About High Cholesterol
Cholesterol is not essentially bad. This is a waxy substance that actually helps the body in many ways. It is necessary to build healthy cells, create hormones, and synthesize vitamin D. This is also necessary for digestion.
However, having too much of this fatty matter in the system can be detrimental. If there are high levels of cholesterol in the system, fatty deposits may grow, making it difficult for the blood to flow efficiently to the arteries. These deposits can break and turn into clots.
The Centers for Disease Control and Prevention (CDC) said that there are nearly 94 million adults in the U.S. who have total cholesterol levels above 200 mg/dl. From 2015 to 2018 alone, about 12% of the population had elevated total cholesterol. Having high cholesterol can put people at greater risk of stroke, the fifth most common cause of death, and heart disease, which is the leading cause of mortality.
High Cholesterol Causes
A lot of things can lead to high levels of cholesterol. Here are some of the common causes that have been identified:
- Poor diet – This is among the main causes of high cholesterol. Too much eating of foods that are high in fats and cholesterol can be extremely harmful. These foods are meat, full-fat dairy, and butter.
- Heredity – Genes that have been passed down to children may increase the risk or cause high cholesterol. Familial hypercholesterolemia is a rare genetic condition that elevates the levels of cholesterol.
- Lack of exercise – If physical activity is enough, it is faster for the body to expel bad cholesterol.
- Smoking and drinking – Smoking does not only damage the blood vessels and arteries but can also elevate low-density lipoprotein (LDL) cholesterol. With alcohol, it can be rebuilt into triglycerides and cholesterol in the liver.
- Medical conditions – Some medical conditions that can cause or worsen high levels of cholesterol are:
- Chronic kidney disease
Symptoms of High Cholesterol
Typically, having high cholesterol levels has no signs or symptoms. Thus, this is referred to as a “silent” condition. Most people with high cholesterol do not realize that they have the condition unless it has developed into a more serious complication.

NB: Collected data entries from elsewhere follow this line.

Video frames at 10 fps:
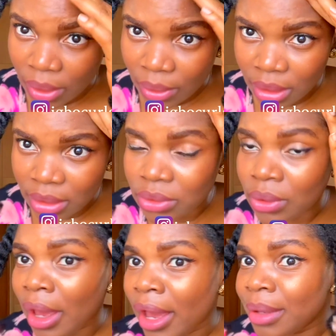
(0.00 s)
Okay,
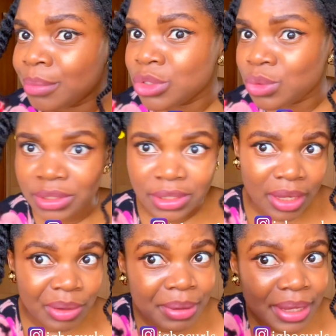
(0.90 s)
so I am
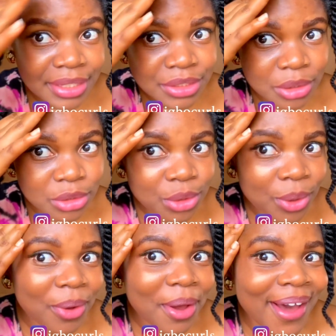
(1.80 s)
sweating out my edge
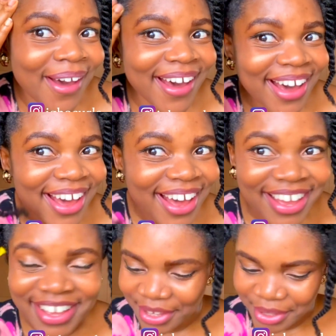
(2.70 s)
control,
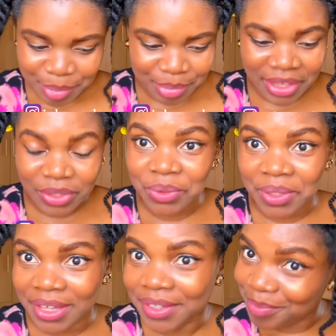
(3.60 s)
but that's
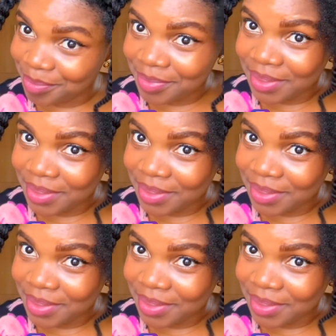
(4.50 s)
okay.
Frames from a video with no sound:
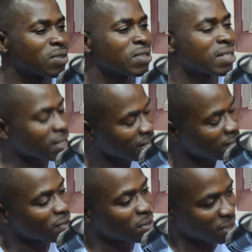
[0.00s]
or
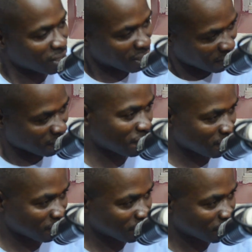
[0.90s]
discover yourself
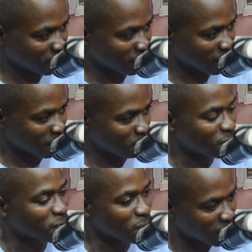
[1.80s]

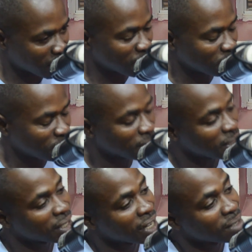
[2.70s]
before time,
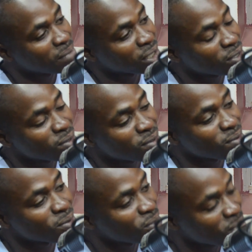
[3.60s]
it can make you to
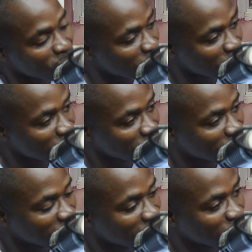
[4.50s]
lose jobs.
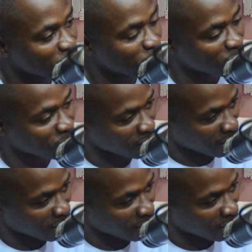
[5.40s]
We've been talking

Complications of elevated cholesterol levels can lead to the following manifestations:
- Chest pain
- Discomfort in the neck, jaw, shoulder, arm, or upper belly
- Unusual tiredness
- Sudden numbness or weakness
- Trouble speaking
- Loss of balance
- Sudden vision changes
Since most people who have high levels of cholesterol are unlikely to notice that they have the disease, a routine check-up is important. The National Heart, Lung, and Blood Institute (NHLBI) recommends routine cholesterol screenings every one to two years, especially for those who are at risk and those above the age of 45 for men and 55 for women. Maintaining a heart-healthy lifestyle is also a very effective way to prevent this condition.

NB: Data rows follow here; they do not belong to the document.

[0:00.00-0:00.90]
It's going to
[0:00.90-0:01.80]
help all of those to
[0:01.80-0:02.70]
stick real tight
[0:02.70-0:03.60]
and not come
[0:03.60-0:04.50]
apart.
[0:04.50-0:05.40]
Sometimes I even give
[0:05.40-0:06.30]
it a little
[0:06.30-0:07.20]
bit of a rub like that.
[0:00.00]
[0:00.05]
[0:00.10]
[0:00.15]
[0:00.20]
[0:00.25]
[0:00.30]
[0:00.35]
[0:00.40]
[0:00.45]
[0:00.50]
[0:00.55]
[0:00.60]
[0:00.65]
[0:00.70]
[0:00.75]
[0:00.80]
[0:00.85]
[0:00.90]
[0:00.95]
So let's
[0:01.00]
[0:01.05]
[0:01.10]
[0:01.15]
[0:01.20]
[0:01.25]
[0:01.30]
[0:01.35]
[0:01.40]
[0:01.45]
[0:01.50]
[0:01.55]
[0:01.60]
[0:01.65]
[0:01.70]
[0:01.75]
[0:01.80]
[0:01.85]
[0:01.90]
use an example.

How to Treat High Cholesterol?
Changes in your lifestyle can greatly improve your cholesterol levels. Here are some changes you can make while taking your cholesterol-lowering drugs:
- Eat heart-healthy foods – When eating, make sure to consume foods that are rich in omega-3 fatty acids and avoid those with high trans fats and saturated fats. You should also increase your intake of soluble fiber.
- Increase physical activity – It has been proven that 30 minutes of exercise, five times a week, can help with cholesterol management. This includes playing sports, riding a bike, and taking brisk walks.
- Lose weight – Being overweight is associated with having high cholesterol. Make an effort to intentionally lose weight so that it will be easier to manage your health.
- Avoid smoking and drink moderately – Quitting smoking can significantly increase your level of high-density lipoprotein (HDL) cholesterol, the same as drinking alcohol in moderation.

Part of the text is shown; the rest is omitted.